[PATCH v5 00/14] Dynamically switch to vhost shadow virtqueues at vdpa net migration

Eugenio Pérez posted 14 patches 1 year, 1 month ago
Patches applied successfully (tree, apply log)
git fetch https://github.com/patchew-project/qemu tags/patchew/20230303172445.1089785-1-eperezma@redhat.com
Maintainers: "Michael S. Tsirkin" <mst@redhat.com>, Jason Wang <jasowang@redhat.com>
include/hw/virtio/vhost-backend.h  |   4 +
include/hw/virtio/vhost-vdpa.h     |   3 +
hw/virtio/vhost-shadow-virtqueue.c |   8 +-
hw/virtio/vhost-vdpa.c             | 126 ++++++++++++------
hw/virtio/vhost.c                  |   3 +
net/vhost-vdpa.c                   | 198 ++++++++++++++++++++++++-----
hw/virtio/trace-events             |   1 +
7 files changed, 272 insertions(+), 71 deletions(-)
[PATCH v5 00/14] Dynamically switch to vhost shadow virtqueues at vdpa net migration
Posted by Eugenio Pérez 1 year, 1 month ago
It's possible to migrate vdpa net devices if they are shadowed from the
start.  But to always shadow the dataplane is to effectively break its host
passthrough, so its not efficient in vDPA scenarios.
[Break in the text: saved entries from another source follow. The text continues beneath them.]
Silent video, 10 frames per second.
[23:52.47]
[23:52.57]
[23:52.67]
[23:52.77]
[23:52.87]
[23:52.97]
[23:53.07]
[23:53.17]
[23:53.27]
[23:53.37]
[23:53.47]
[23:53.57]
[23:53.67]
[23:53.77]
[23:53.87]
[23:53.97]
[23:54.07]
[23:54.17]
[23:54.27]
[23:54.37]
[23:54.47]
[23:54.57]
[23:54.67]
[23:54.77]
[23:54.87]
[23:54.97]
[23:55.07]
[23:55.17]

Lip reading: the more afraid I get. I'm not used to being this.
This series enables dynamically switching to shadow mode only at
migration time.  This allows full data virtqueues passthrough all the
time qemu is not migrating.

In this series only net devices with no CVQ are migratable.  CVQ adds
additional state that would make the series bigger and still had some
controversy on previous RFC, so let's split it.

Successfully tested with vdpa_sim_net with patch [1] applied and with the qemu
emulated device with vp_vdpa with some restrictions:
* No CVQ. No feature that didn't work with SVQ previously (packed, ...)
* VIRTIO_RING_F_STATE patches implementing [2].

Previous versions were tested by many vendors. Not carrying Tested-by because
of code changes, so re-testing would be appreciated.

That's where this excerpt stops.